Frazzano sworn in as Marco Island police chief
Tracy L. Frazzano was sworn in Tuesday as Marco Island's first female police chief.
Frazzano said she was honored and thanked city officials and others for their support. "Thank you city manager McNees, former city manager Harden and the Florida Police Chief's Association for the opportunity to lead the Marco Island Police Department," Frazzano said. "This outpouring support is appreciated and it is a strong indication of our commitment to work together. To chairperson Brechnitz, and the City Council, I look forward to working with you in addressing the concerns of the citizens of Marco Island.
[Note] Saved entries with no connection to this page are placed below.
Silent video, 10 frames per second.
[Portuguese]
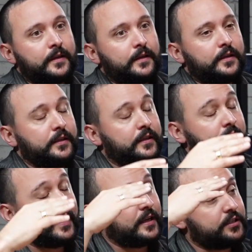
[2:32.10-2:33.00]
E
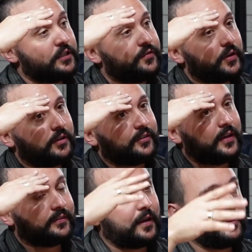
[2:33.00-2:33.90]
aí a gente vem com a serra
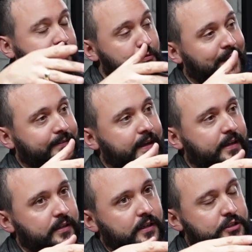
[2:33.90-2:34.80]
sabre, tem uma
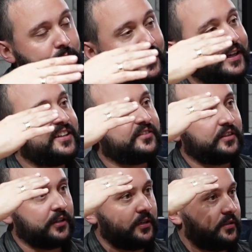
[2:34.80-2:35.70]
técnica que chama
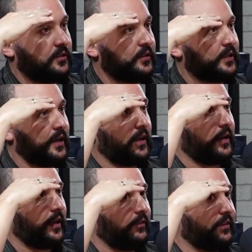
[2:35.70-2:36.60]
Grissinger, que ela,
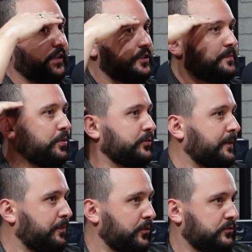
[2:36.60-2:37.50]
ela vem de ponta a
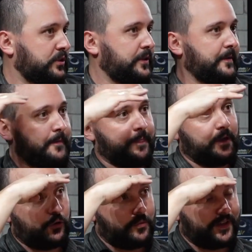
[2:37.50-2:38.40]
ponta.
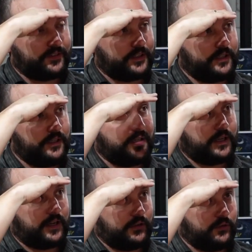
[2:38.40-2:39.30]
Ela começa aqui, né,
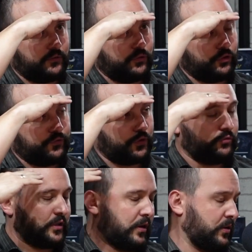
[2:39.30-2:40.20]
na, no, no osso
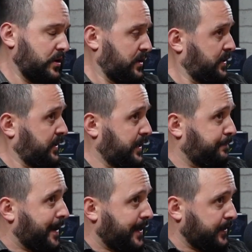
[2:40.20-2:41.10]
frontal, e
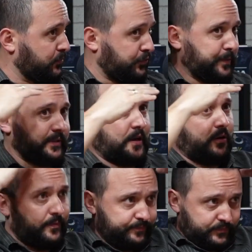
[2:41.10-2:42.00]
para aqui no
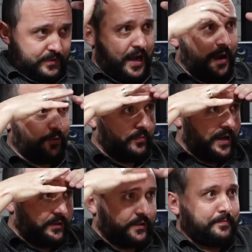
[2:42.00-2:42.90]
hospital, abre
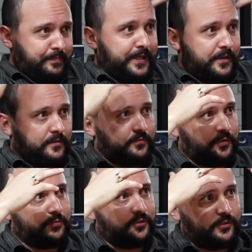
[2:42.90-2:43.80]
uma tampinha,
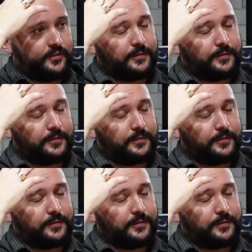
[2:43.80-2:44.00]
vamos dizer assim.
I want to make sure that together we keep the status of paradise."
Marco Island City Council chairperson Erik Brechnitz praised Frazzano's track record. "If I had to list all Tracy Frazzano's accomplishments we would have to extend the meeting to 10 o'clock," Brechnitz said. "On a very short time she went from patrol man to deputy chief in an unprecedented advancement.
"We are absolutely thankful to have you here as the new police chief," said Brechnitz, followed by a standing ovation from those in attendance.
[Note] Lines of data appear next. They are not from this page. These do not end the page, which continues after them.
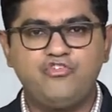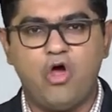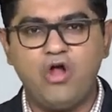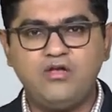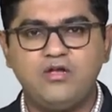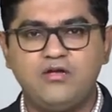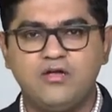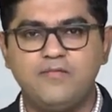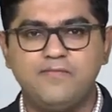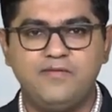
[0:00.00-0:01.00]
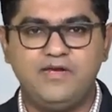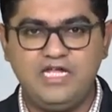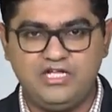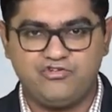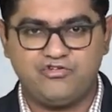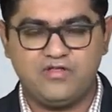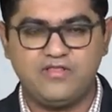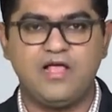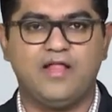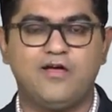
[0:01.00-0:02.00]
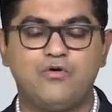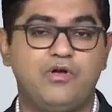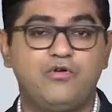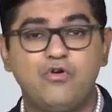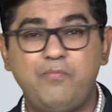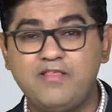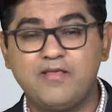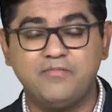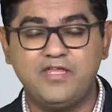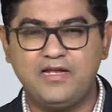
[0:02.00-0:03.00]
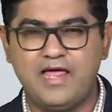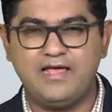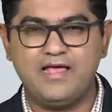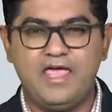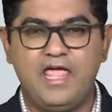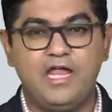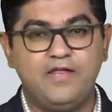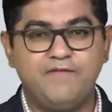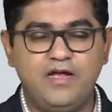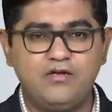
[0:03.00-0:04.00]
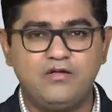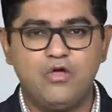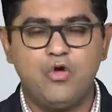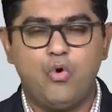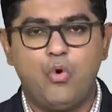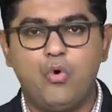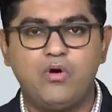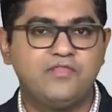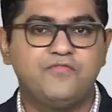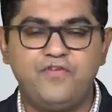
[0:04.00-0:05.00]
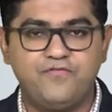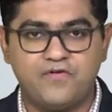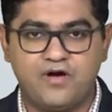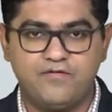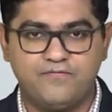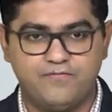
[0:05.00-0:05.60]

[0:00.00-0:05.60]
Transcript: शॉर्ट टर्म रीच ज़्यादा हो इट कुड बी समथिंग लाइक एन इवेंट और द फीफा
"I know she is going to do a great job," Marco resident Bernie Greichen said. "Al (Schettino) was a great chief but she will be fabulous," Greichen said. "It's a good change."
"I think she can be just as effective or even more as a woman to identify some of the shenanigans that have been happening in the police department," Marco resident Teri Sommerfeld said.
Tracy L. Frazzano made history within the Montclair Police Department (MPD) in New Jersey as its first female detective, sergeant, lieutenant, captain and deputy chief.
Coming from a family of public servants, Frazzano started as an MPD police officer in 1995. Three years later, she became the first female detective of MPD, directing and coordinating the investigation of juvenile-related criminal incidents.
Frazzano later earned her way tosergeant in 2003 and a lieutenant in 2009. As a lieutenant, she provided command and scheduling for day-to-day operations of different tours and supervised incident and disaster responses, including communications for Hurricane Sandy, according to her resume.
In 2015, she was promoted to captain in the MPD, where she coordinated and supplied department-wide training and equipment in tactical emergency casualty care and equipped every officer with law enforcement survival kits.
After just one year, Frazzano was promoted to deputy chief, a position she held since February 2016. During the last three years, she led MPD’s transition for an accreditation program, which improved the department’s overall performance, according to her resume.
As deputy chief, Frazzano also managed the department's $4 million budget, including planning, forecasting and procurement of services.
She oversaw 112 sworn officers and 16 civilian dispatchers in a community of 40,000 residents.
Frazzano has a master of arts degree in human resources training and development from Seton Hall University and another one in homeland security and defense from the Naval Postgraduate School in Monterey, California.
Frazzano is also an FBI National Academy distinguished graduate and a Department of Homeland Security fellow, focusing in counter-terrorism and security preparedness. She is also a member of the Fraternal Order of Police and the Police Benevolent Association.
Frazzano replaced former chief Al Schettino after he was forced to retire earlier this year following multiple issues, including officers having sex on duty and continuing to employ a “Brady cop” on patrol, despite the state attorney’s office’s position that the officer would not ever be called as a witness in a criminal trial due to credibility concerns.